The bra — please tell us about the incredible bra made for you for your launch!

The Breath bra! One of my oldest and dearest friends, Megan, asked me months ago what bra size I was, and because Megan is the queen of glitter, I just assumed she was going to fling a bra covered in glitter in my direction during my book launch.

How wrong I was. The ‘Breath bra’, as we now call it, pays homage to the cover of my book, and features technicolour flames affixed to a bedazzled hot pink bra. It’s magnificent. It’s glorious. It’s the bra I never knew I needed in my life.

Were you inspired by any other memoirs prior to/while writing your book?

Not while I was writing. I always knew my memoir was going to be a tricky book to write, and there were a few reasons why I found it so difficult to read for pleasure when I was working on early drafts.
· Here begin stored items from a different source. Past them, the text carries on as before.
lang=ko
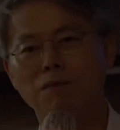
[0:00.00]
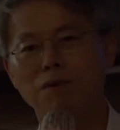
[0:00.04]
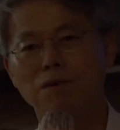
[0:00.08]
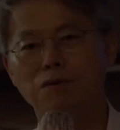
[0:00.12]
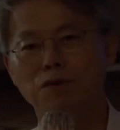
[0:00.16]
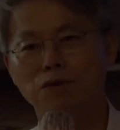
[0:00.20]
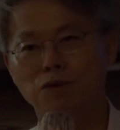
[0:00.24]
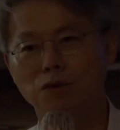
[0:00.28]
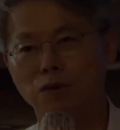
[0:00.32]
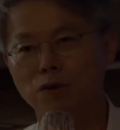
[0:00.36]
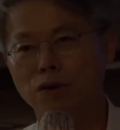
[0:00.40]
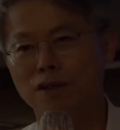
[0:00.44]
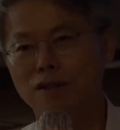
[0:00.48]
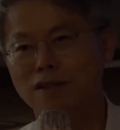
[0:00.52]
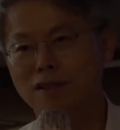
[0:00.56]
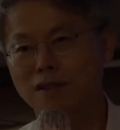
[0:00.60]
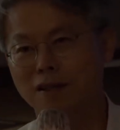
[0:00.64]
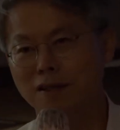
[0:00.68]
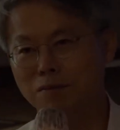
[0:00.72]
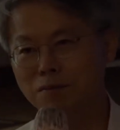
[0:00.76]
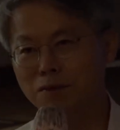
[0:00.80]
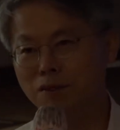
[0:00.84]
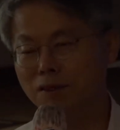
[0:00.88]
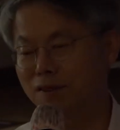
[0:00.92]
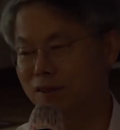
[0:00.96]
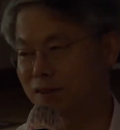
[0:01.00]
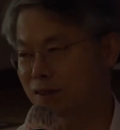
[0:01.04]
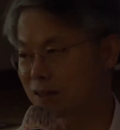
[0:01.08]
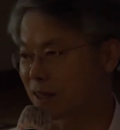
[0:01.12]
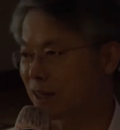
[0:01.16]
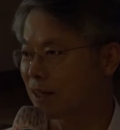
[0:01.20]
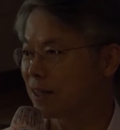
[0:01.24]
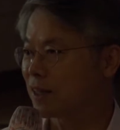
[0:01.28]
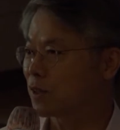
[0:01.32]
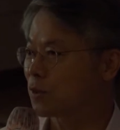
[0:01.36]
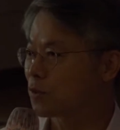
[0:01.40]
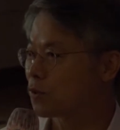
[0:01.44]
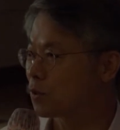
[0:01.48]
방법을 똑같이 하면
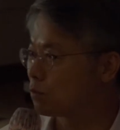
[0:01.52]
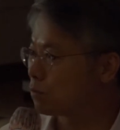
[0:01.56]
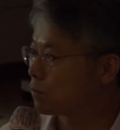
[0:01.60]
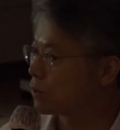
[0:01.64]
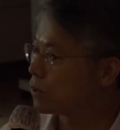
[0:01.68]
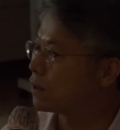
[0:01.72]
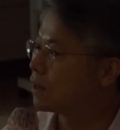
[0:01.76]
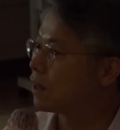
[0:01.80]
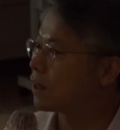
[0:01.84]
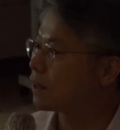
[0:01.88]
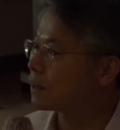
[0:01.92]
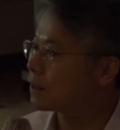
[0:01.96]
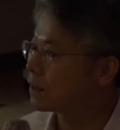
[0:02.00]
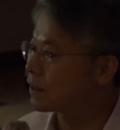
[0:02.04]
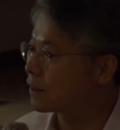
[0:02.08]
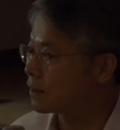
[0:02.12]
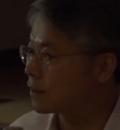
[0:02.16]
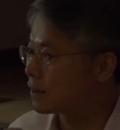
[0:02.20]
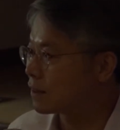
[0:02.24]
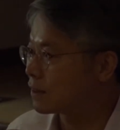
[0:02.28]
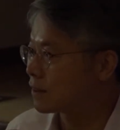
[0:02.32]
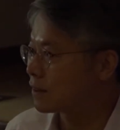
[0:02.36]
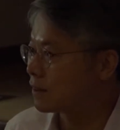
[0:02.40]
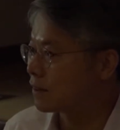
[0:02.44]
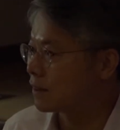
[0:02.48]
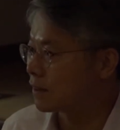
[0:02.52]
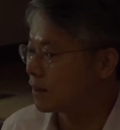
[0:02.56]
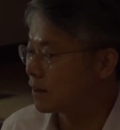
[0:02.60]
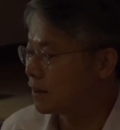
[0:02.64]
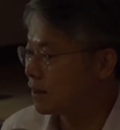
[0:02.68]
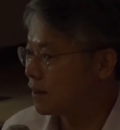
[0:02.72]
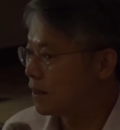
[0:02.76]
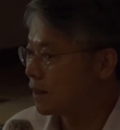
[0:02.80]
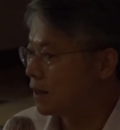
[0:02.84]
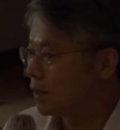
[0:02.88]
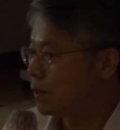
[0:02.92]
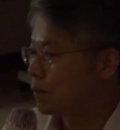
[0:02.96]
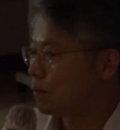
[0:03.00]
차이가 좀 덜 날 것 같아서
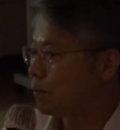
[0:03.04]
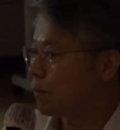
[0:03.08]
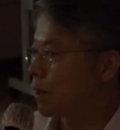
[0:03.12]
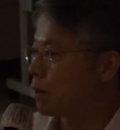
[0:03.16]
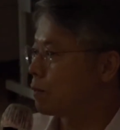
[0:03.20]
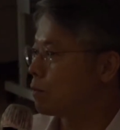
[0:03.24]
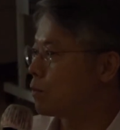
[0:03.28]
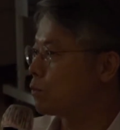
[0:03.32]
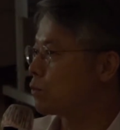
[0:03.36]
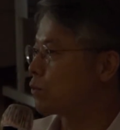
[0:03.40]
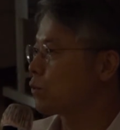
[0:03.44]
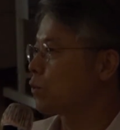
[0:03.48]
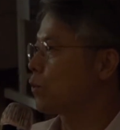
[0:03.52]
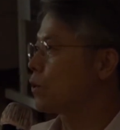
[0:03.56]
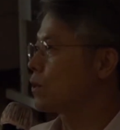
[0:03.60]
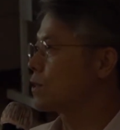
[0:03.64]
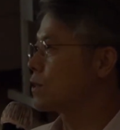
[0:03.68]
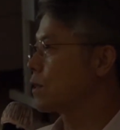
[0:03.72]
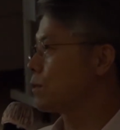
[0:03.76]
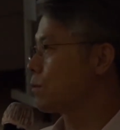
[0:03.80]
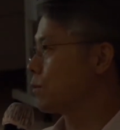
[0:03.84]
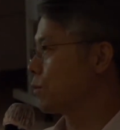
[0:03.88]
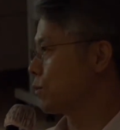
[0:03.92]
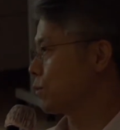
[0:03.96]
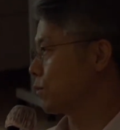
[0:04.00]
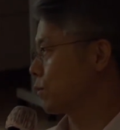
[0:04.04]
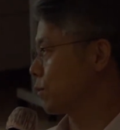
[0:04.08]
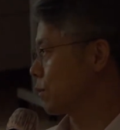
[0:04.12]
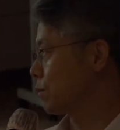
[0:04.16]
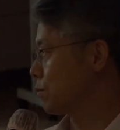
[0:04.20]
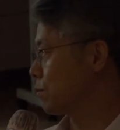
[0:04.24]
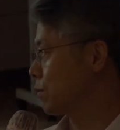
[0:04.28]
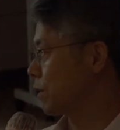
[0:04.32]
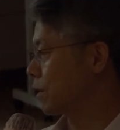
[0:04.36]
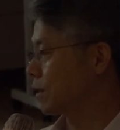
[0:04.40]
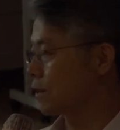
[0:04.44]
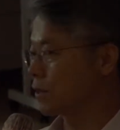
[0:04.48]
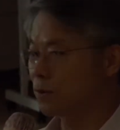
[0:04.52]
방법을 똑같이 해보려고
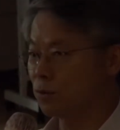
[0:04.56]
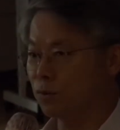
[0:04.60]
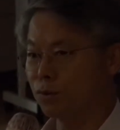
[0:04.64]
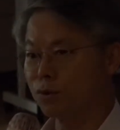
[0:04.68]
합니다. 그래서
Firstly, I didn’t have the mental bandwidth to read other people’s stories. Secondly, I was hyper-fixated on finishing Breath, and thirdly (and perhaps most strangely), I felt like I was cheating on my book if I was reading anything else! I had to reacquaint myself with reading for pleasure.

What’s on your TBR?

Oh, my goodness, what isn’t on my TBR pile? My house is overrun and overwrought by books – my heavy wooden desk is nearly two metres long (and resides in my dining room) and it has several teetering skyscrapers of books from end to end.

My most urgent TBR books are The Cancer Finishing School by Peter Goldsworthy, I Have Some Questions for You by Rebecca Makkai, and Arrangements in Blue by Amy Key.